Comment 11 Jason A. Donenfeld 2021-03-27 02:19:21 UTC
(In reply to Victor Volpe from comment #10) I'm unable to reproduce this unfortunately. I ran `pfctl -f /etc/pf.conf && pfctl -e`, and then only afterwards did I enable and load wireguard, and my rule worked just fine. Can you create a simple reproducer script, just as I've asked from the original reporter?
Comment 12 Bernhard Froehlich 2021-03-27 21:09:31 UTC
(In reply to Victor Volpe from comment #10) To make it clear this was a different issue caused by a pf nat rule for a wg0 interface that did not exist when pf was starting. This is expected behaviour and one needs to write (wg0) in the rule to tell pf about it.
Comment 13 Jason A. Donenfeld 2021-04-13 17:56:11 UTC
Any additional reproduction info for this bug?

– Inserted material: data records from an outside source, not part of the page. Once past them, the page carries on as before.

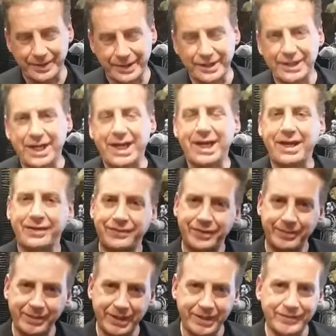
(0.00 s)
have to be
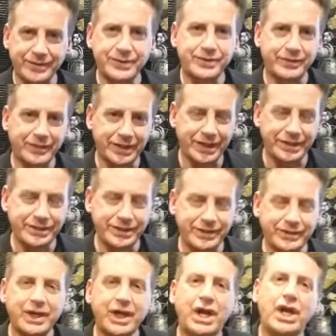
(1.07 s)
able to relate to you.
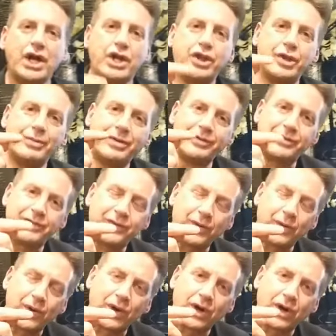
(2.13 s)
The before,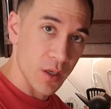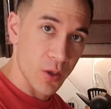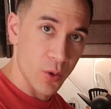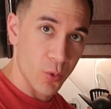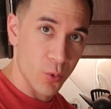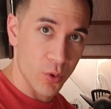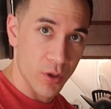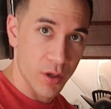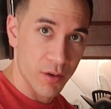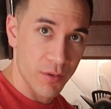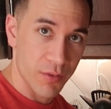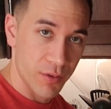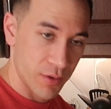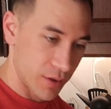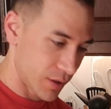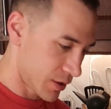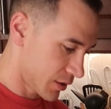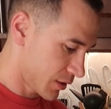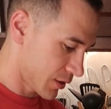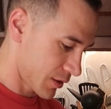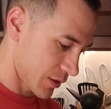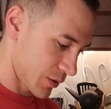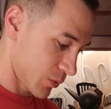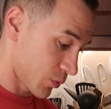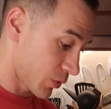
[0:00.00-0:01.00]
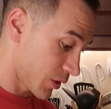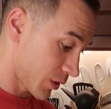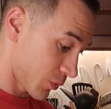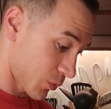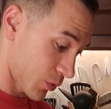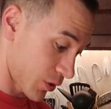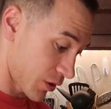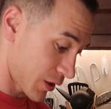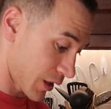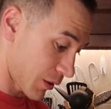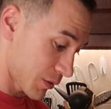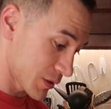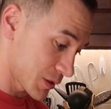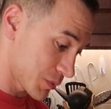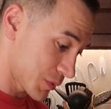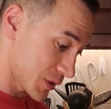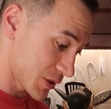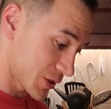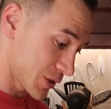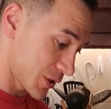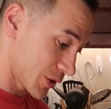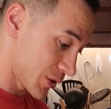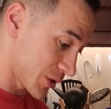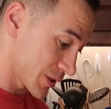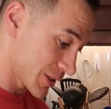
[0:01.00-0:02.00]
what word I was
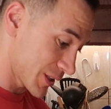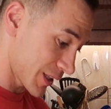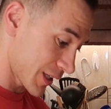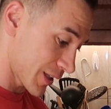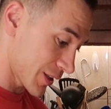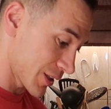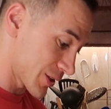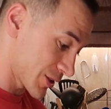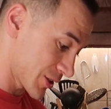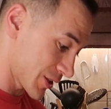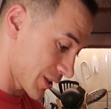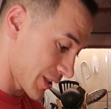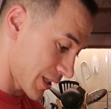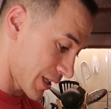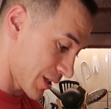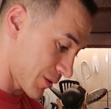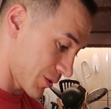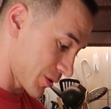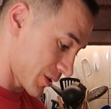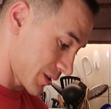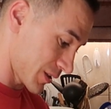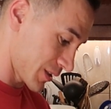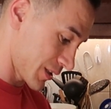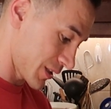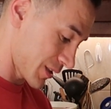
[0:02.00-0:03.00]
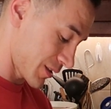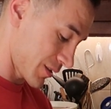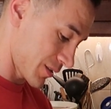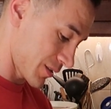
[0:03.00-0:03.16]
supposed to use in English on that one.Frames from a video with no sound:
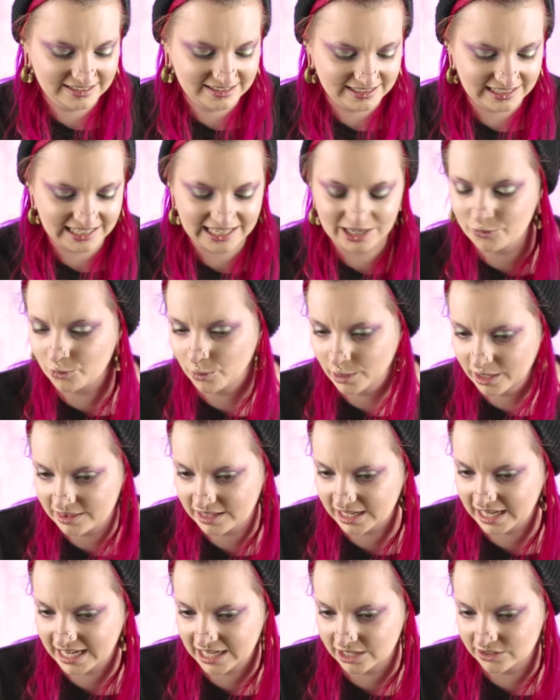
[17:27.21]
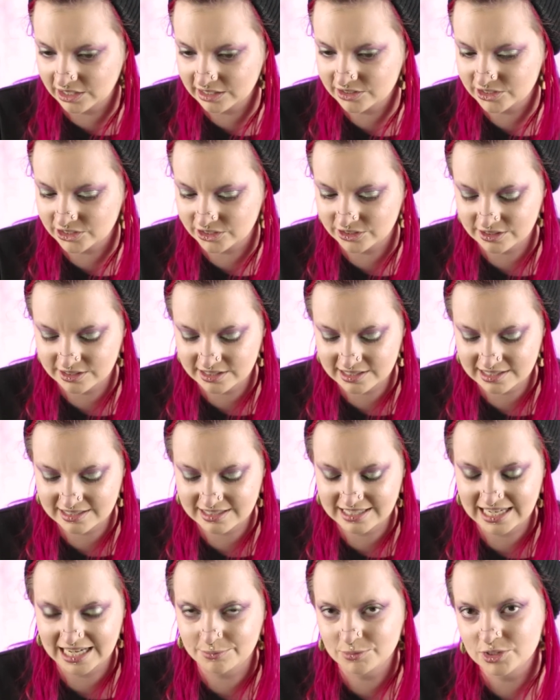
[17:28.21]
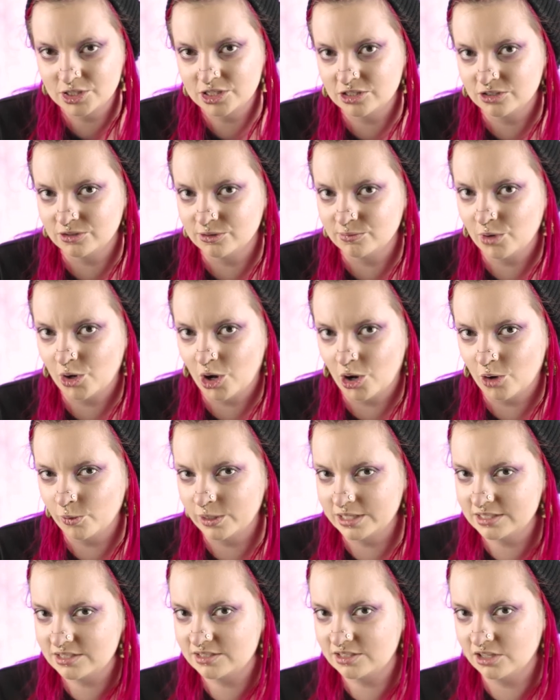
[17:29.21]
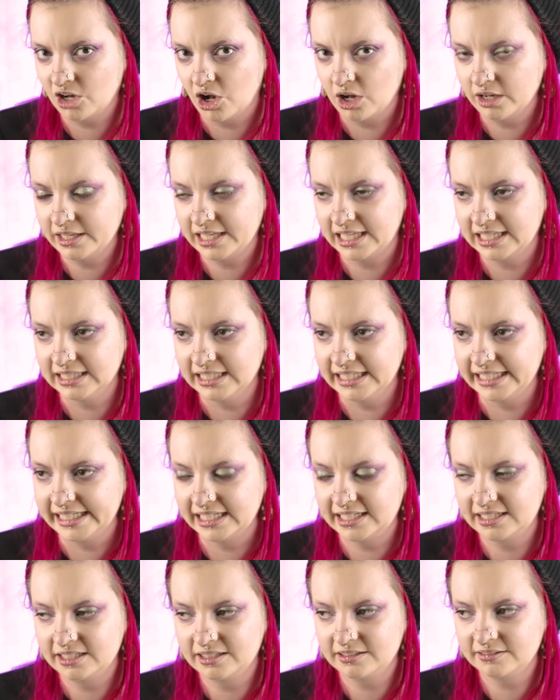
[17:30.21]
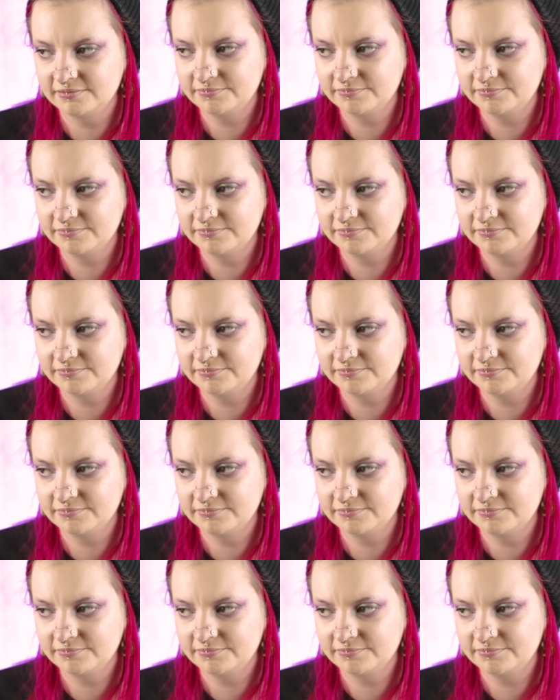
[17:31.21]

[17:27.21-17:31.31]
like, one of the characters seems to always talk in, like,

Comment 14 Matthias Pfaller 2021-04-14 05:36:05 UTC
(In reply to Jason A. Donenfeld from comment #13) Sorry, I haven't had the time to setup a test case.

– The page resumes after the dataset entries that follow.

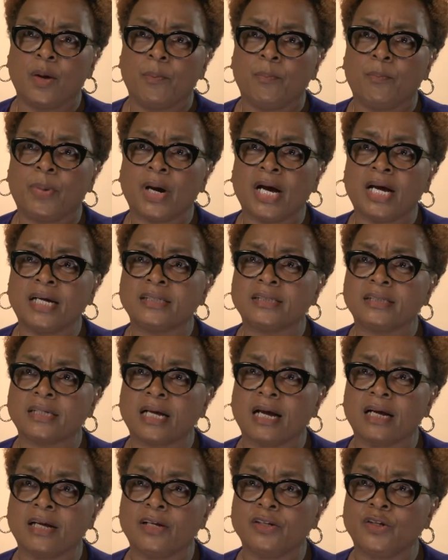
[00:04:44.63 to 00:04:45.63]
But,
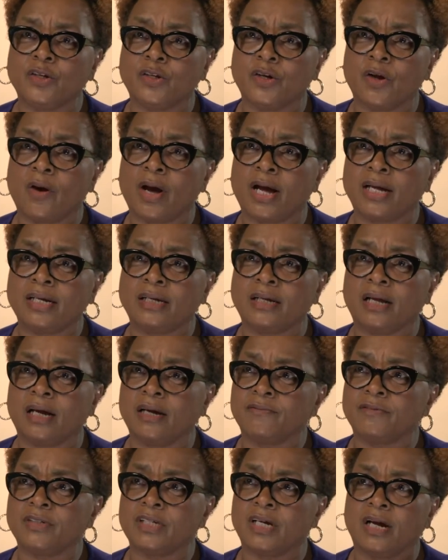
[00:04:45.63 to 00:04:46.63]
I'd
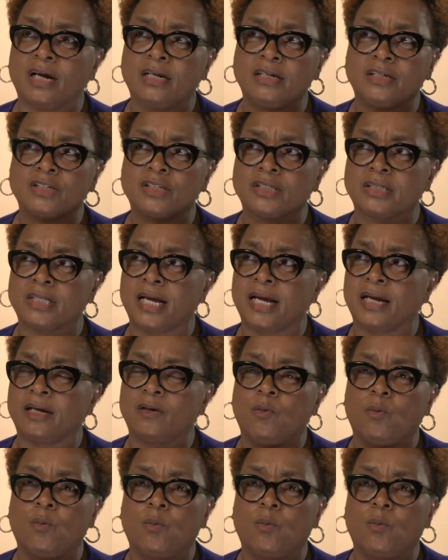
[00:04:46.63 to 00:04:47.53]
love to understand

Comment 15 Matthias Pfaller 2021-04-14 10:28:34 UTC
(In reply to Matthias Pfaller from comment #14) I just retried with wireguard-kmod-0.0.20210412. No change in behaviour :-( I'm reverting to wireguard-go again.
Comment 16 Jason A. Donenfeld 2021-04-14 13:30:14 UTC
This is not going to get fixed without additional information on how to reproduce the problem.
Comment 17 Matthias Pfaller 2021-04-23 06:57:44 UTC
This was a configuration error on my side.